A brand new ambulance that rolled into Nelson this month was one of the most extensively redesigned emergency response vehicles on the road in 15 years.
Local paramedic Corey Viala was a key figure on a four-person committee that led the revamp. The provincial safety director with the Ambulance Paramedics of BC teamed up with Robert Howland, fleet superintendent, who delivered the ambulance to Nelson in early July.
“This is going to change how paramedics are going to do business in the back of the car,” said Viala. “I am excited about this. I like to keep my people as safe as possible.”
Often change comes with trepidation, but this time paramedics are begging for their new cars. The fact they’re excited is gratifying for Viala who put extensive energy into this two-year long process. For him, the process was all about respecting ideas coming to him and feeling the ideas he put forward were equally valued.
“It was an honour to be on this committee,” he said.
“They listened to what I had to say and I appreciated that a lot.”
The core committee invited paramedics to give input, ran workshops and sat down with their colleagues making sure that all ages, levels of experience, height and gender were included.
“We made sure we took a really good mix,” said Viala
Questioning the “way it’s always been,” wasted space, access to the patient and equipment and functionality were considered with over 100 changes, big and small, finally being made.
Modifications included taking out the impractical bench seat in the back of the car that made for awkward access to the patient and gear. A swivel chair replaced it allowing for more range of motion, better face-to-face access to the patient and increased safety with the paramedic being able to reach more while keeping on their seatbelt.

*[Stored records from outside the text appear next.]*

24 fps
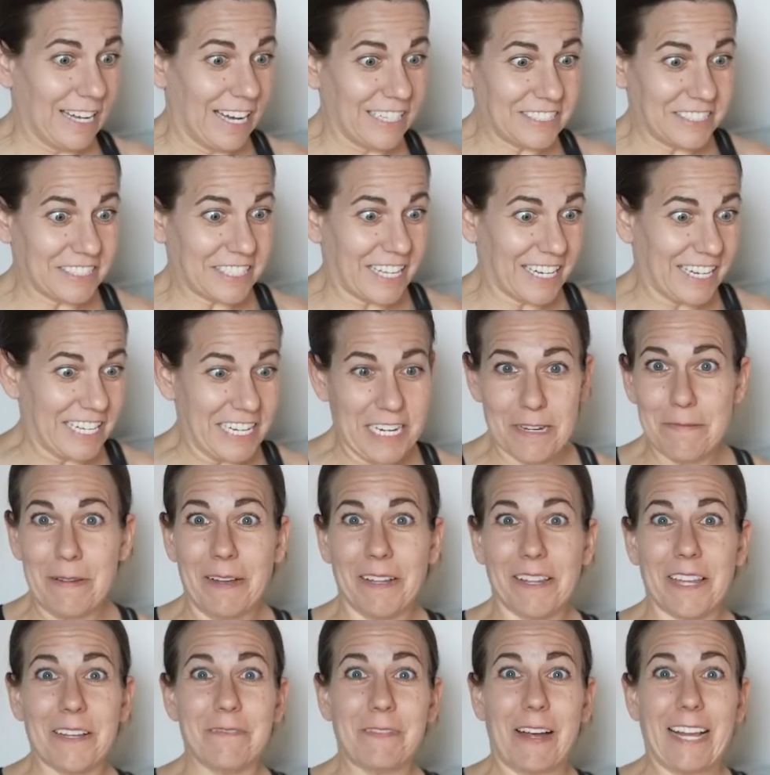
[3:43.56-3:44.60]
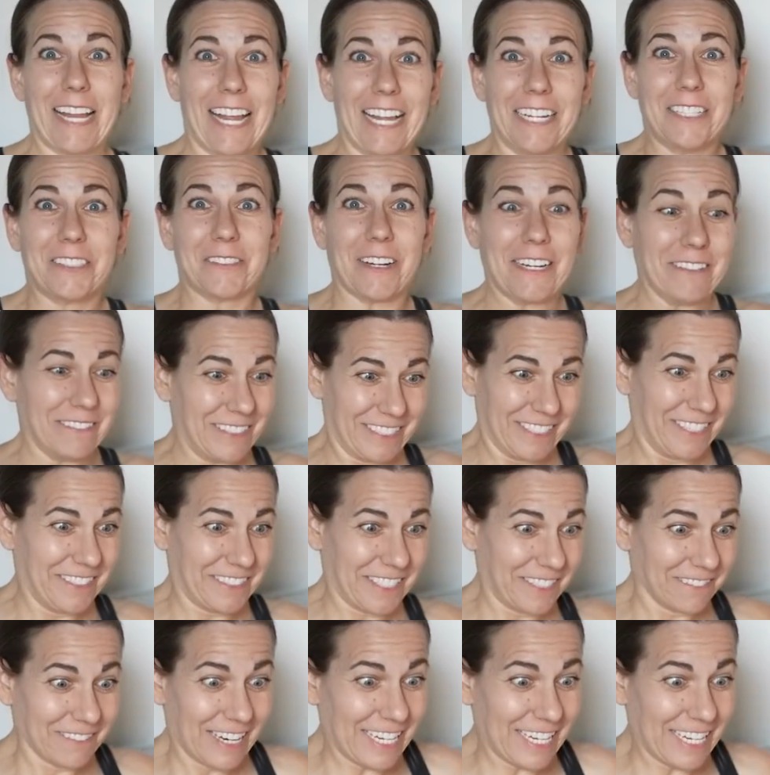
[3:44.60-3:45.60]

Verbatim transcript: I just got an email that my Age Rate results are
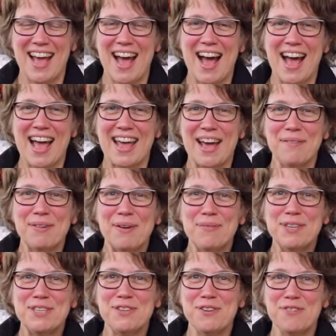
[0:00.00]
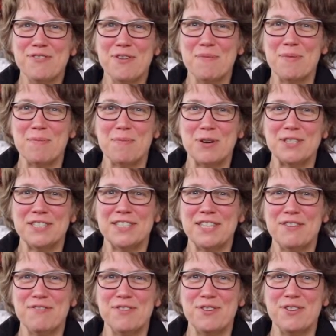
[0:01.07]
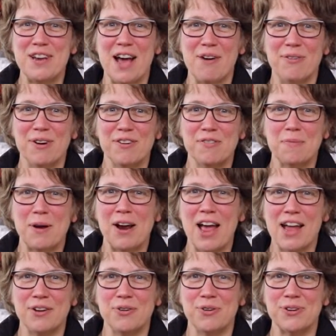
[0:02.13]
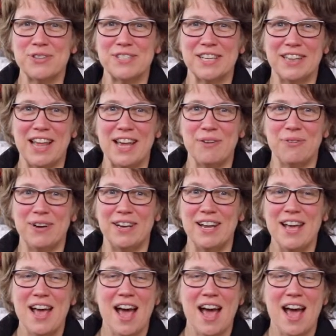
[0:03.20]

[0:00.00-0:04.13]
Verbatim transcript: Hi, I'm coming to you from Emergency Food Network from our headquarters in Lakewood,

Simple changes like putting light switches and oxygen access by the rear door and better steps into the vehicle for older patients in particular were also made.

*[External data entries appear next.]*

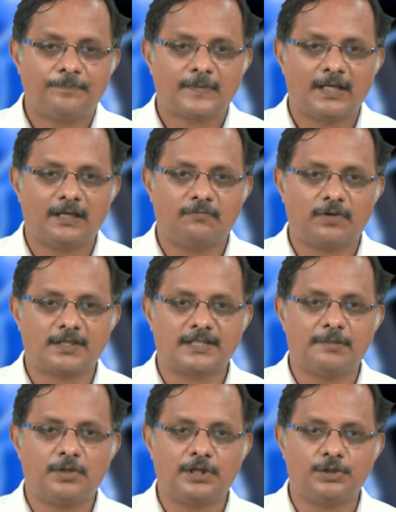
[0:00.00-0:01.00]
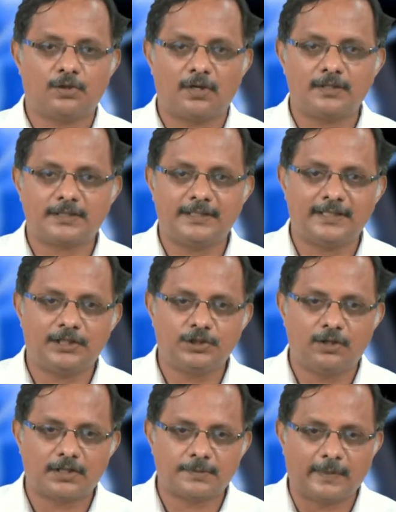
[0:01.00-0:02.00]
For example, a neuron sitting in
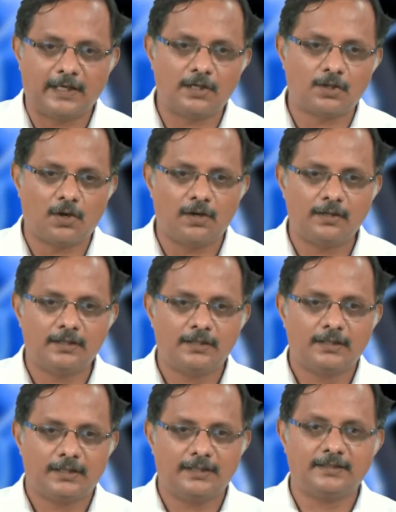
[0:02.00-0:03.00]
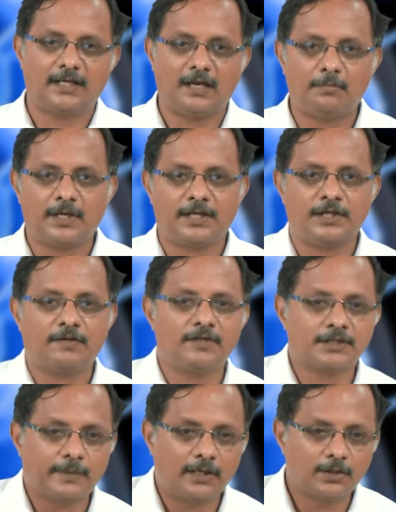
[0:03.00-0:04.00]
your spinal cord, right in the lumbar area of the
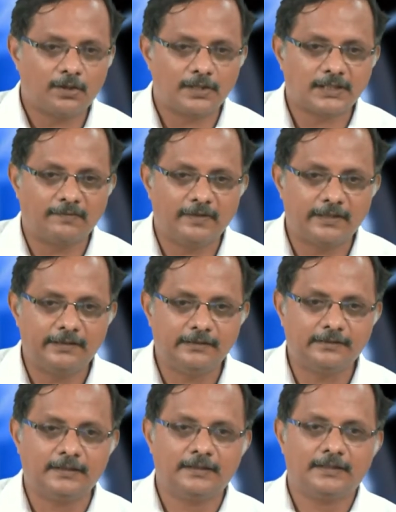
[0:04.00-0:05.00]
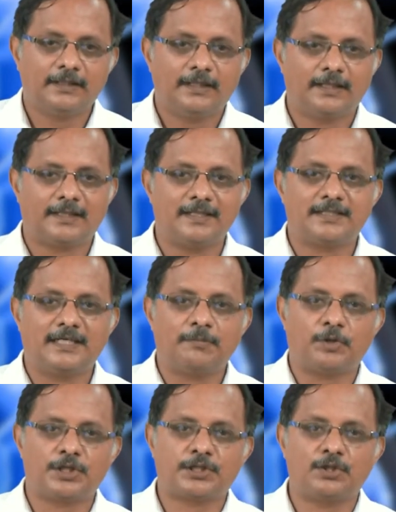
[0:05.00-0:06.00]
spinal cord somewhere here, can send a
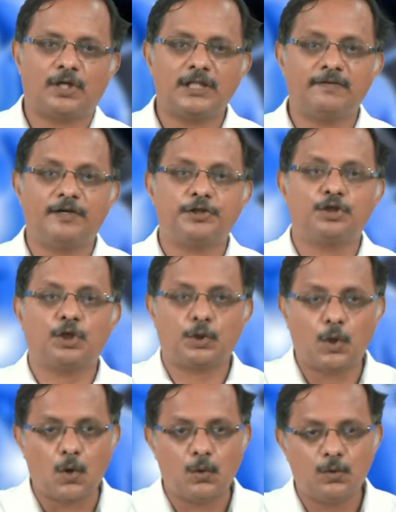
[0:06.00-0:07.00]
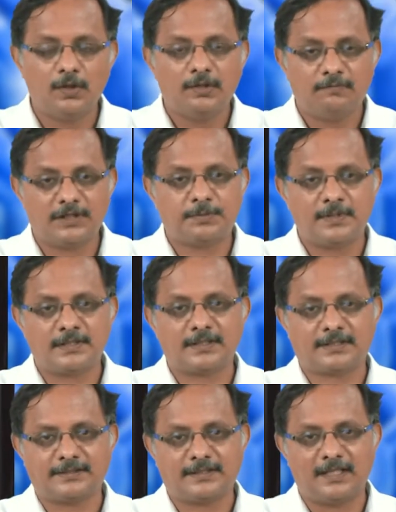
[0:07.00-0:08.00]
projection all the way up to your toe, which means
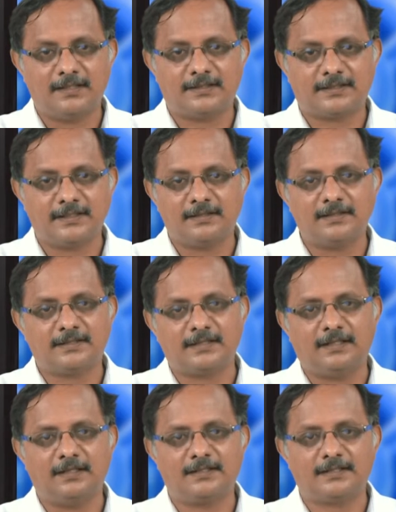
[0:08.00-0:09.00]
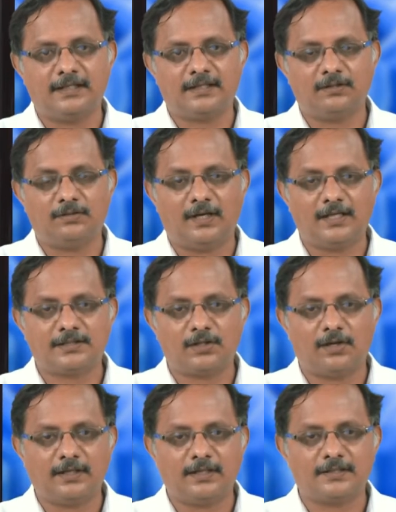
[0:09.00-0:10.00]
the single cell is like as
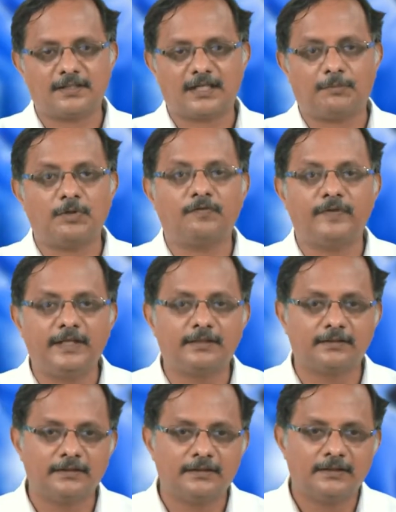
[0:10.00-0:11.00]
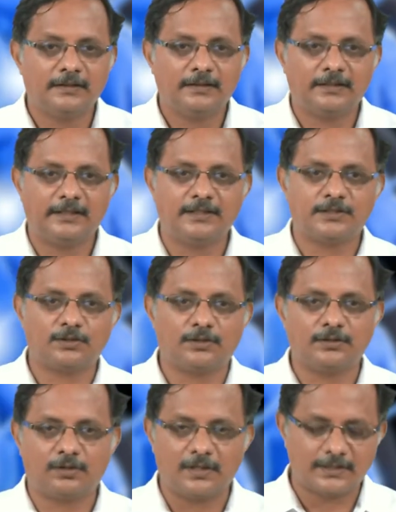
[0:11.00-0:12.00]
long as a couple of feet, right. So,
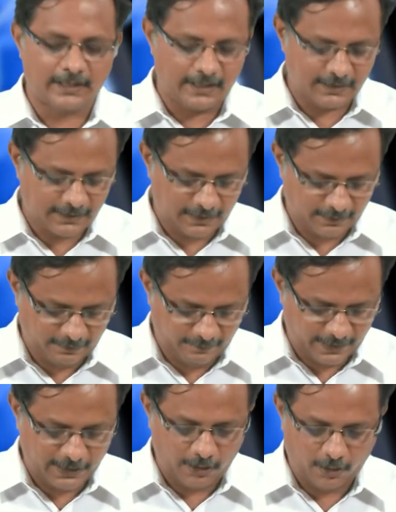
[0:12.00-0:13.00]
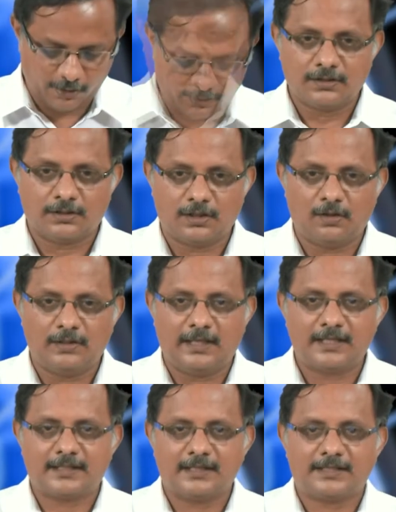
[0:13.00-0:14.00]
neuron size can vary a lot. So, now let
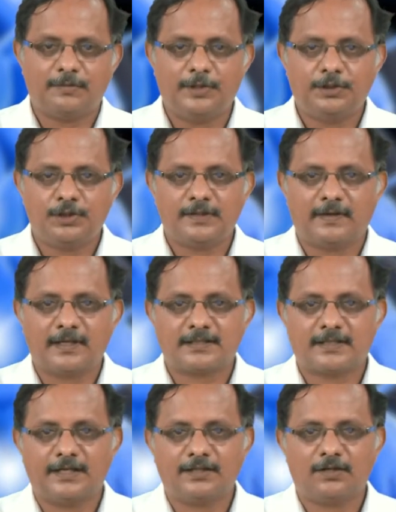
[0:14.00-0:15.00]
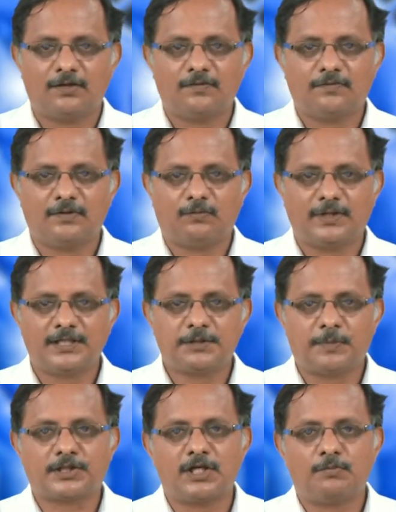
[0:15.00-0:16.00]
us get some intuitive understanding of what is
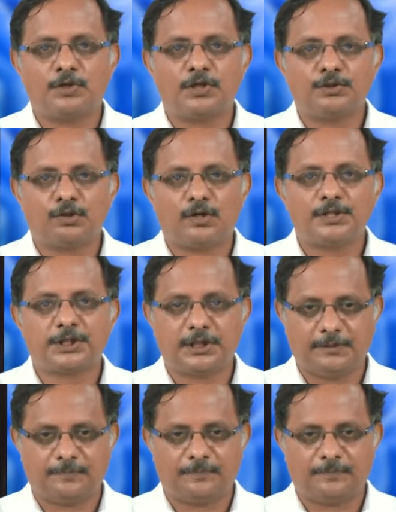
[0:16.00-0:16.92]
special about a neuron shape.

“It may sound simple but these things make a huge difference,” Viala said.
Viala is particularly excited about his idea of running the heat ducts through a cupboard at the back of the ambulance. This makes use of existing energy to heat spinal boards and clamshells that are often uncomfortably cold for the patient.
Making use of new technologies allows for the back-up camera to alternatively show the driver what’s going on inside the back of the car. This means increased safety. And modern electronics allow for use of equipment on battery power instead of idling the vehicle for reduced fuel consumption.
Howland and Viala went so far as to spend time with the engineers of Demers Ambulances headquartered near Montreal to make sure mockups matched their vision. Half-inch adjustments inside a test vehicle were made and they participated in performance testing.
Howland was encouraged to hear feedback from Demers, a world-class maker of ambulances for 50 years.
“They were impressed with our ideas and the thoroughness of the BC Ambulance Service’s process,” he said.
Added Viala, “That was a nice compliment to the whole system of what we did.”
Fifty new ambulances will be on the road this year with another 50 coming in 2014. There are 500 active ambulances in the province of BC that travel about 21 million kilometres a year. BC has the largest fleet in Canada.